» Records contained in a dataset
__________
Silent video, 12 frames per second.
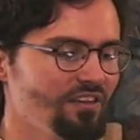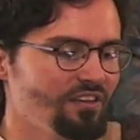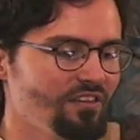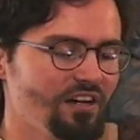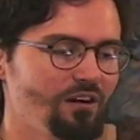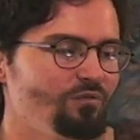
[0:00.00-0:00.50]

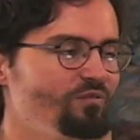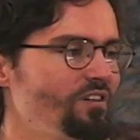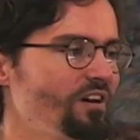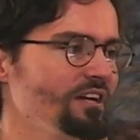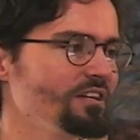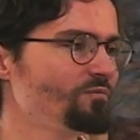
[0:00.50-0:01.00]
there are
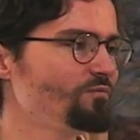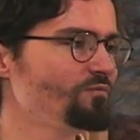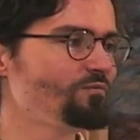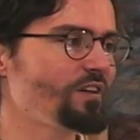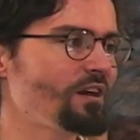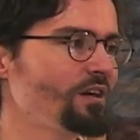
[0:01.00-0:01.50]
very,
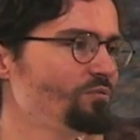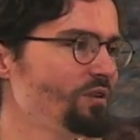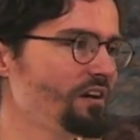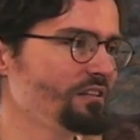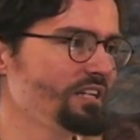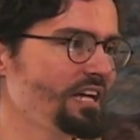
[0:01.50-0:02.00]
very
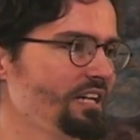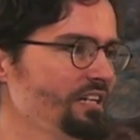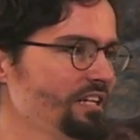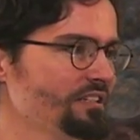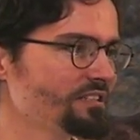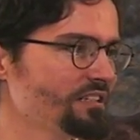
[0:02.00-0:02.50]
rarely any
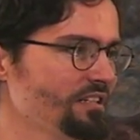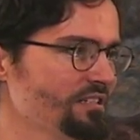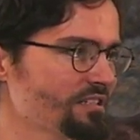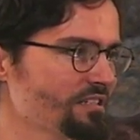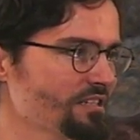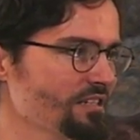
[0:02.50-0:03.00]

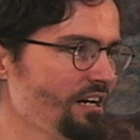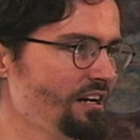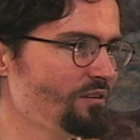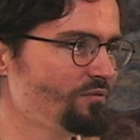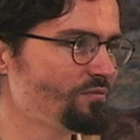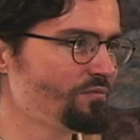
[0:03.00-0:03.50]
incidents
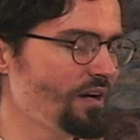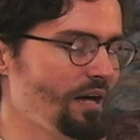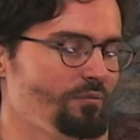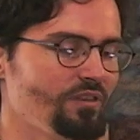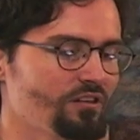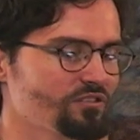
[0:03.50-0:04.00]
of,
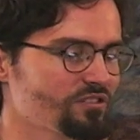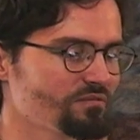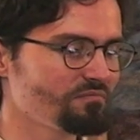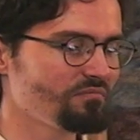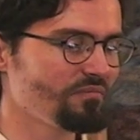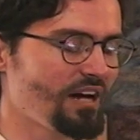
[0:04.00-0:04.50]
I mean, there's,
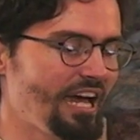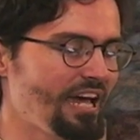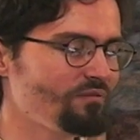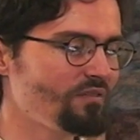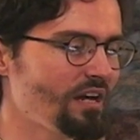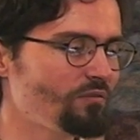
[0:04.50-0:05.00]
I
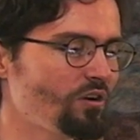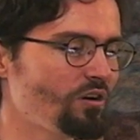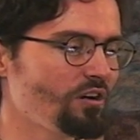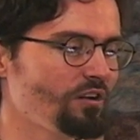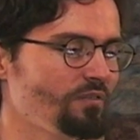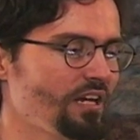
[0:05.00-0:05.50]
have never
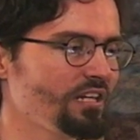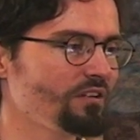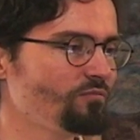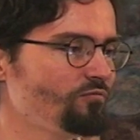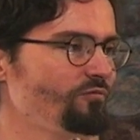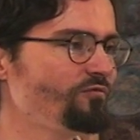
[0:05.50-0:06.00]
heard of
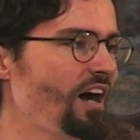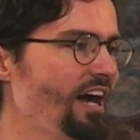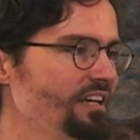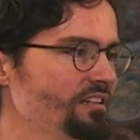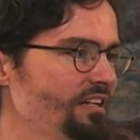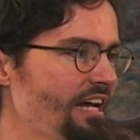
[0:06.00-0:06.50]
any
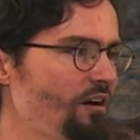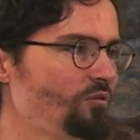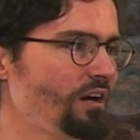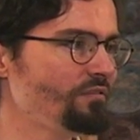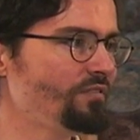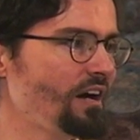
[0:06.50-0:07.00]
violent,
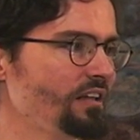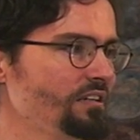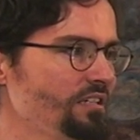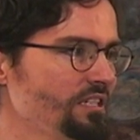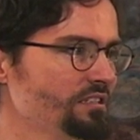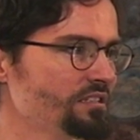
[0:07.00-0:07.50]
outright
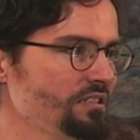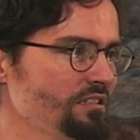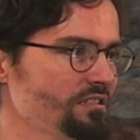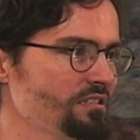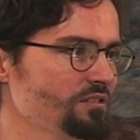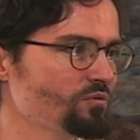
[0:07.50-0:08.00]
violent
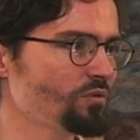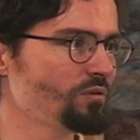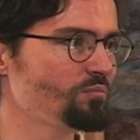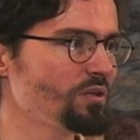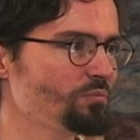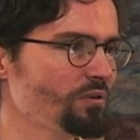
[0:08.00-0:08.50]
incidences where
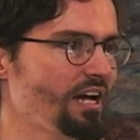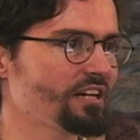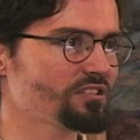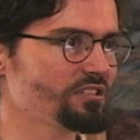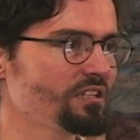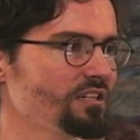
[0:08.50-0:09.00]
people
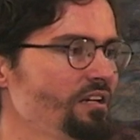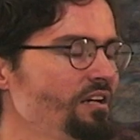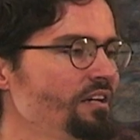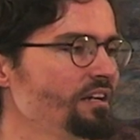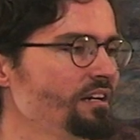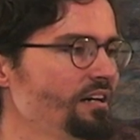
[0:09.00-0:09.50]
actually
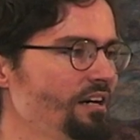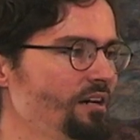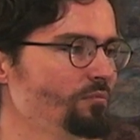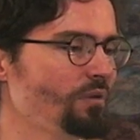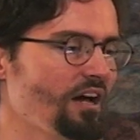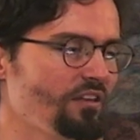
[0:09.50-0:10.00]

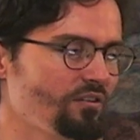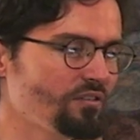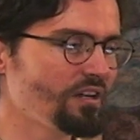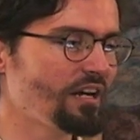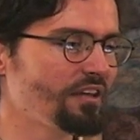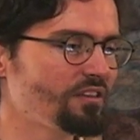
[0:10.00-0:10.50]
um, other
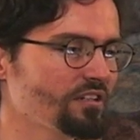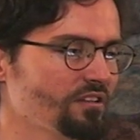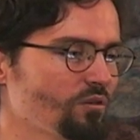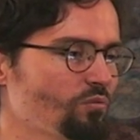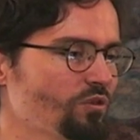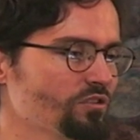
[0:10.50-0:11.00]
than I think
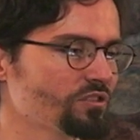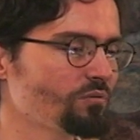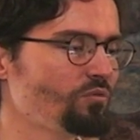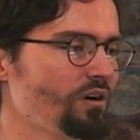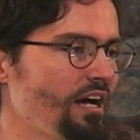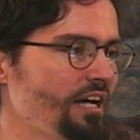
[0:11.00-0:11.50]
there were
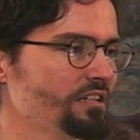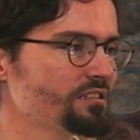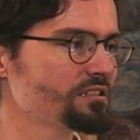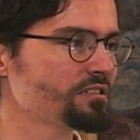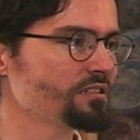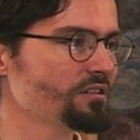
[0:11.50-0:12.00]
some
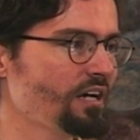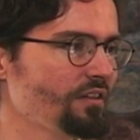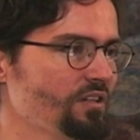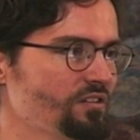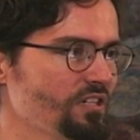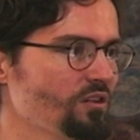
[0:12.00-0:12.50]
riots uh,
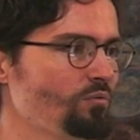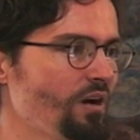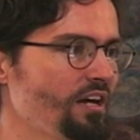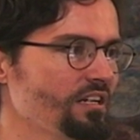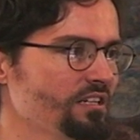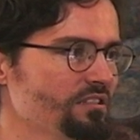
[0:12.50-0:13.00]
that the
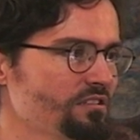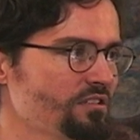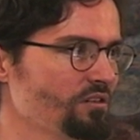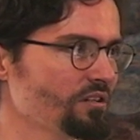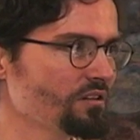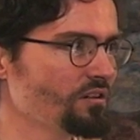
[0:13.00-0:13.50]
Iranians
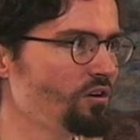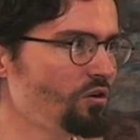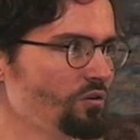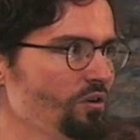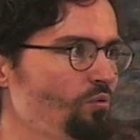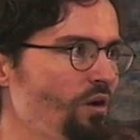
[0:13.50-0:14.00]
during the
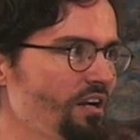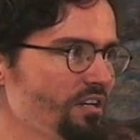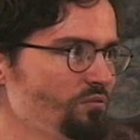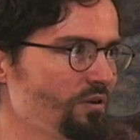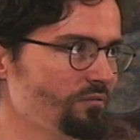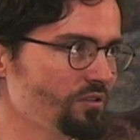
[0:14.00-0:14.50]
whole
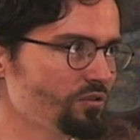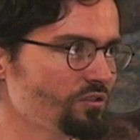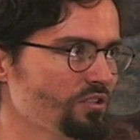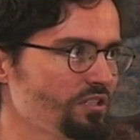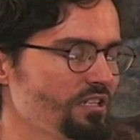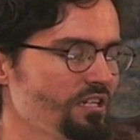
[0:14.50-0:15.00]
Iranian
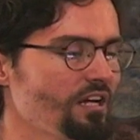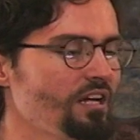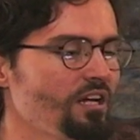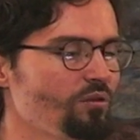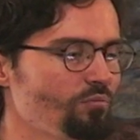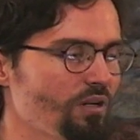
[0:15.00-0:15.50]
revolution did.
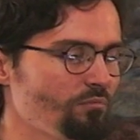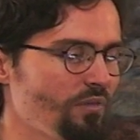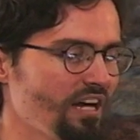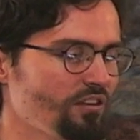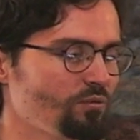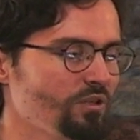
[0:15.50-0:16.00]
But
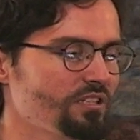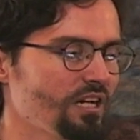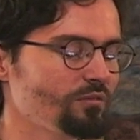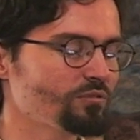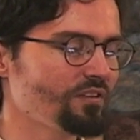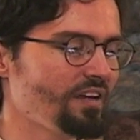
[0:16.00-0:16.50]
my three
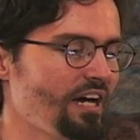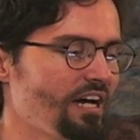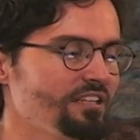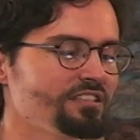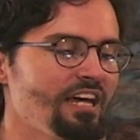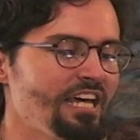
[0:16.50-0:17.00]
times on the
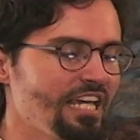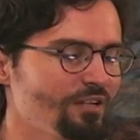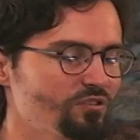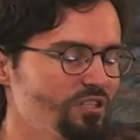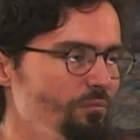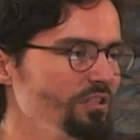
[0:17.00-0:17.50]
Hajj,
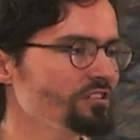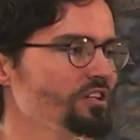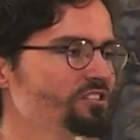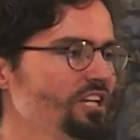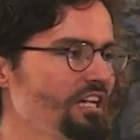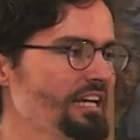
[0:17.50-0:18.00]
if somebody
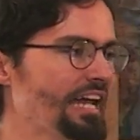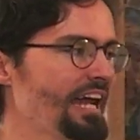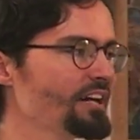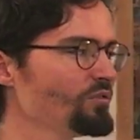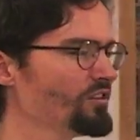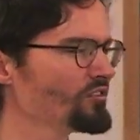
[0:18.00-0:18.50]
starts getting
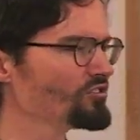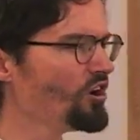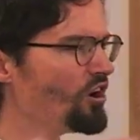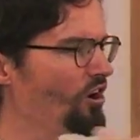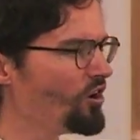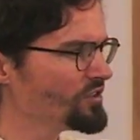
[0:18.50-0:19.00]
angry, there's
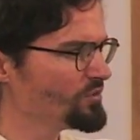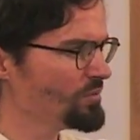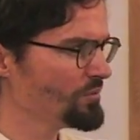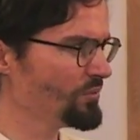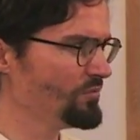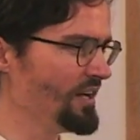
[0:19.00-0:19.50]
all these
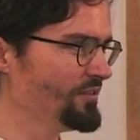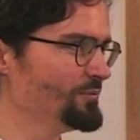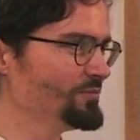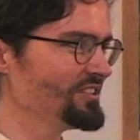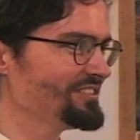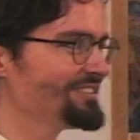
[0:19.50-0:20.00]
people around
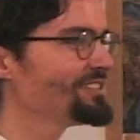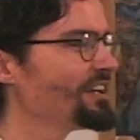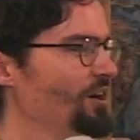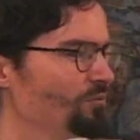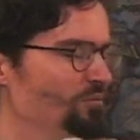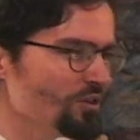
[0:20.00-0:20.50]
them, just
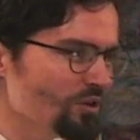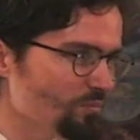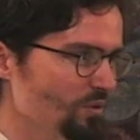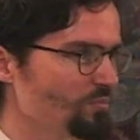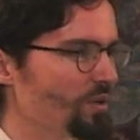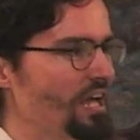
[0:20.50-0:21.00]
tell them, you know,
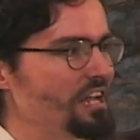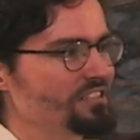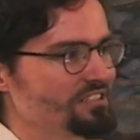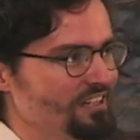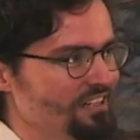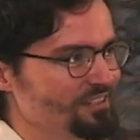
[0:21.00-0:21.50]
be
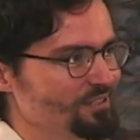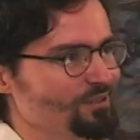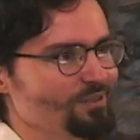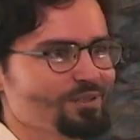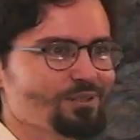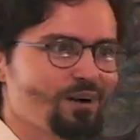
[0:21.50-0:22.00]
patient,
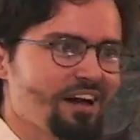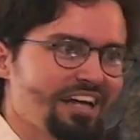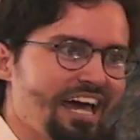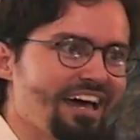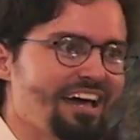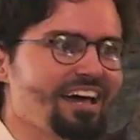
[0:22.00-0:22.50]
you're, you're on
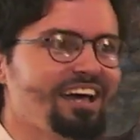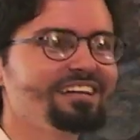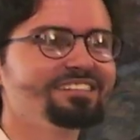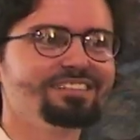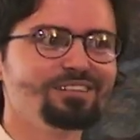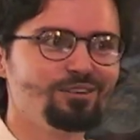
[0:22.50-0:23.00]

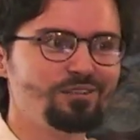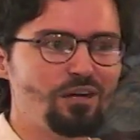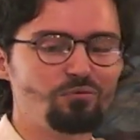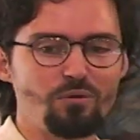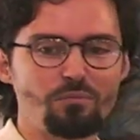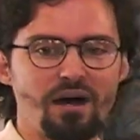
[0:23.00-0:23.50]
Hajj, you know, and they
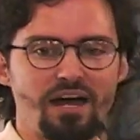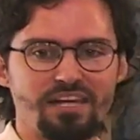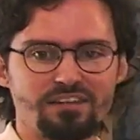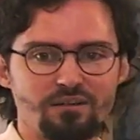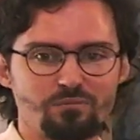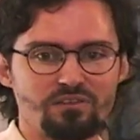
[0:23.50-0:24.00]

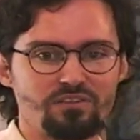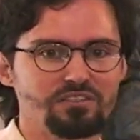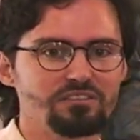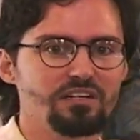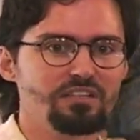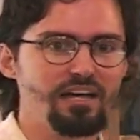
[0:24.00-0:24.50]
remind them and
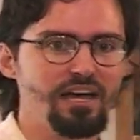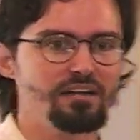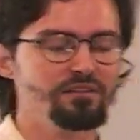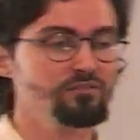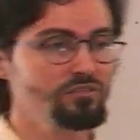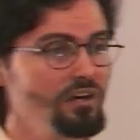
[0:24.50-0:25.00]
things like that.
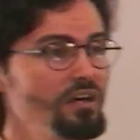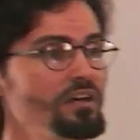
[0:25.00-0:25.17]
And,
__________
» Required action
Reproduce the records above exactly, but only from the line containing "[0:10.50-0:11.00]" through the last line, both included, and without any pictures.

» Problem solution
[0:10.50-0:11.00]
than I think
[0:11.00-0:11.50]
there were
[0:11.50-0:12.00]
some
[0:12.00-0:12.50]
riots uh,
[0:12.50-0:13.00]
that the
[0:13.00-0:13.50]
Iranians
[0:13.50-0:14.00]
during the
[0:14.00-0:14.50]
whole
[0:14.50-0:15.00]
Iranian
[0:15.00-0:15.50]
revolution did.
[0:15.50-0:16.00]
But
[0:16.00-0:16.50]
my three
[0:16.50-0:17.00]
times on the
[0:17.00-0:17.50]
Hajj,
[0:17.50-0:18.00]
if somebody
[0:18.00-0:18.50]
starts getting
[0:18.50-0:19.00]
angry, there's
[0:19.00-0:19.50]
all these
[0:19.50-0:20.00]
people around
[0:20.00-0:20.50]
them, just
[0:20.50-0:21.00]
tell them, you know,
[0:21.00-0:21.50]
be
[0:21.50-0:22.00]
patient,
[0:22.00-0:22.50]
you're, you're on
[0:22.50-0:23.00]

[0:23.00-0:23.50]
Hajj, you know, and they
[0:23.50-0:24.00]

[0:24.00-0:24.50]
remind them and
[0:24.50-0:25.00]
things like that.
[0:25.00-0:25.17]
And,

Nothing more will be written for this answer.